For Immediate Release
September 18, 2017
Contact:
Erik Molvar, Western Watersheds Project, (307) 399-7910
Secret Report: Slash 6 Monuments, Gut Environmental Protections on 10
Illegally Redirects National Monuments’ Purpose from Protection to Commercial Exploitation
WASHINGTON, D.C. – A leaked secret report from Secretary of Interior to the White House recommends that six National Monuments (Bears Ears, Grand-Staircase – Escalante, Gold Butte, Cascade-Siskiyou, and as well as the Pacific Remote Islands and Rose Atoll Marine Monuments) be reduced in size by Presidential action, and that a number of National Monuments have their proclamations modified to repurpose them to prioritize commercial exploitation.
“This is a sweeping attack on America’s National Monuments, not only by eliminating some of the lands that have been designated for protection, but by fundamentally repurposing National Monuments from protection of resources and public enjoyment to commercial exploitation and industrial development,” said Erik Molvar of Western Watersheds Project. “Only Congress has the authority to reduce the size of National Monuments or otherwise tamper with their proclaimed purpose and protections, and it is absolutely illegal for any president to do so.”
In addition to boundary reductions, the secret report recommends changing multiple National Monument proclamations, including Monuments not targeted for boundary reductions, to prioritize “traditional use” which is defined as “grazing, mining, and timber production,” commercial activities that commonly result in destruction or damage to the very objects of archaeological, historical, or scientific interest that the National Monuments were designated to protect. The secret report also attacks tribal co-management of the Bears Ears National Monument, not only by reducing the acreage potentially subject to tribal consultation but also by suggesting that only Congress can authorize tribal co-management, and that it cannot be incorporated into a presidential proclamation designating a National Monument.

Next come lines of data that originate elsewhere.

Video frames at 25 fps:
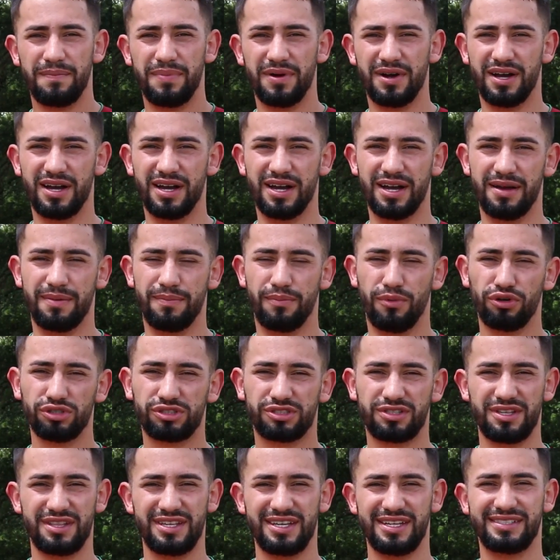But
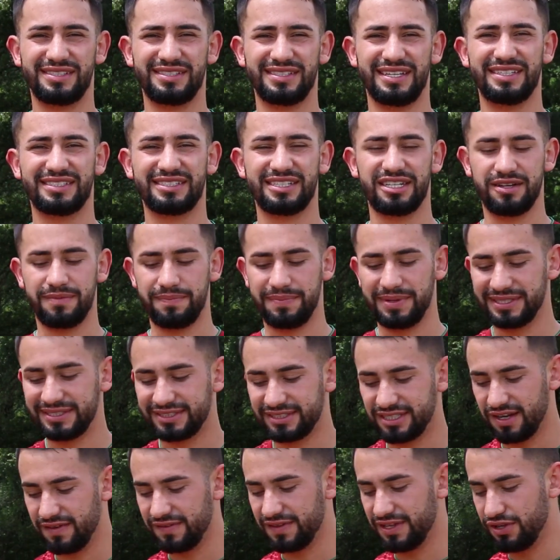most of this is gonna be
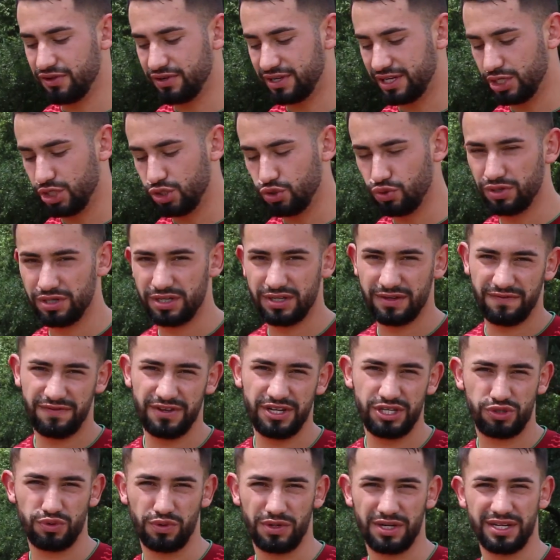stuff that you can do
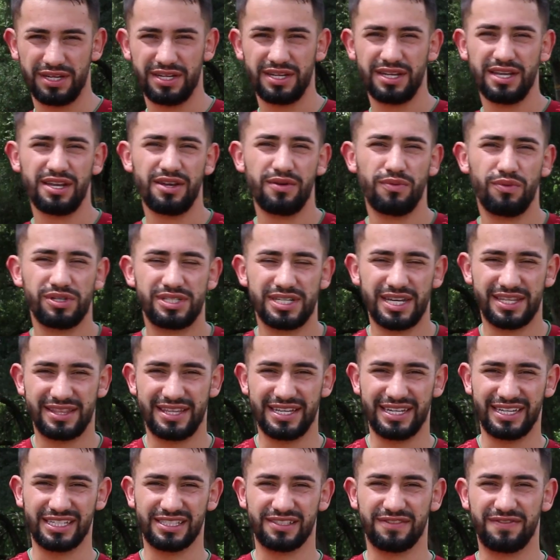individually, which I
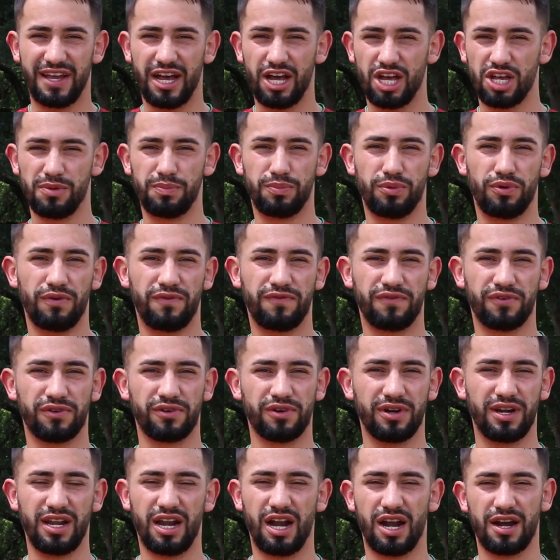think is valuable
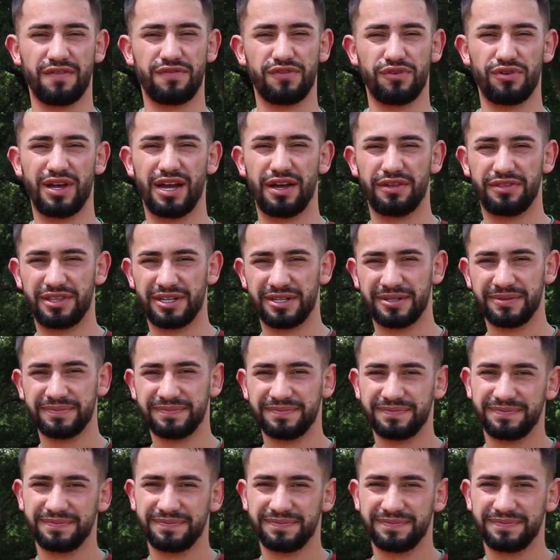for a lot of you out there.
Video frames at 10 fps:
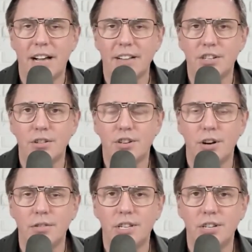That's your
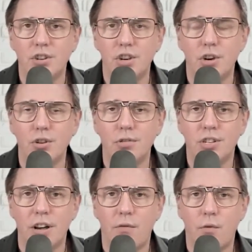toast to your new
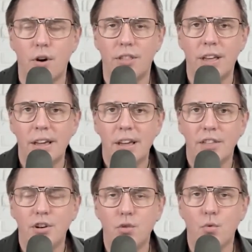self-worth,
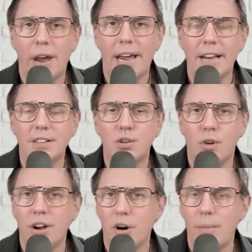the new raise
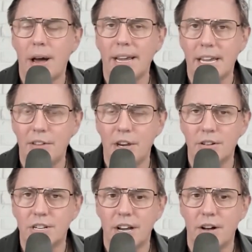you are hereby giving
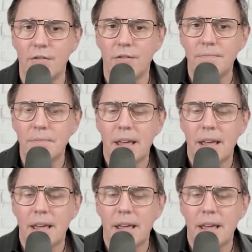yourself.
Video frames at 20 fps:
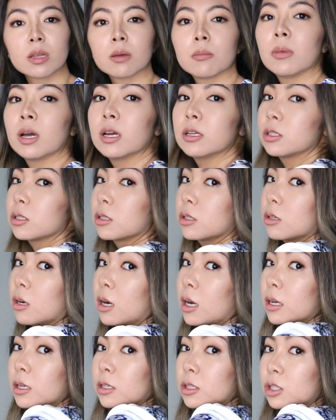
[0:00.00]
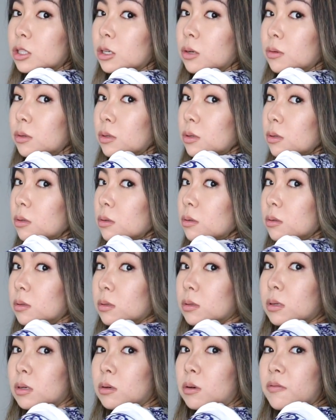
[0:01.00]
Like just try to show you.
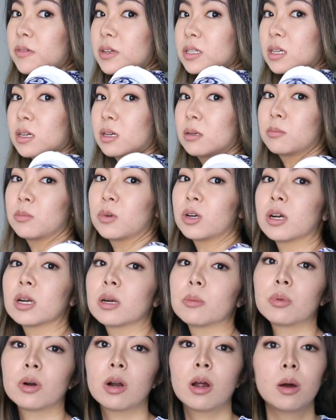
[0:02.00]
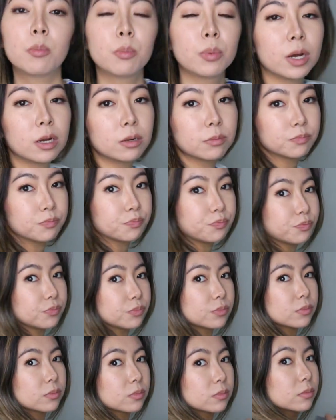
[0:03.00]
Obviously I'm wearing a bra, but
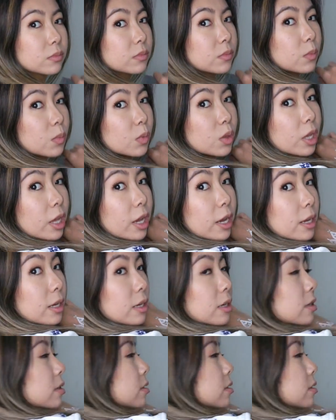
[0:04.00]
like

More than 2.7 million people submitted comments on the National Monument “review” process, some 96 percent of them preferring that the Monuments be kept as they are today.
“The American people have voiced overwhelming support for protecting these National Monuments, but this Department of Interior has exhibited a pattern of ignoring the public interest and listening only to a handful of so-called ‘stakeholders’ who have opposed the protection of sensitive lands and resources from the outset,” said Molvar. “Redirecting National Monument management to prioritize profit-drive exploitation like logging, commercial livestock grazing, strip mining, and oil and gas drilling throws the door open to the destruction of sensitive National Monument lands and resources at the hand of the very threats that the Monuments were designated to prevent or limit.”
The consensus among legal scholars is that while Congress delegated to the president the legal authority to create new National Monuments by presidential proclamation under the Antiquities Act of 1906, it never delegated the authority for future presidents to reduce or modify the proclamations of their predecessors.
“We stand with the tribes and the American people in demanding the protection of these National Monuments, and are preparing to take legal action should the president unwisely choose to mess with Theodore Roosevelt’s conservation legacy.”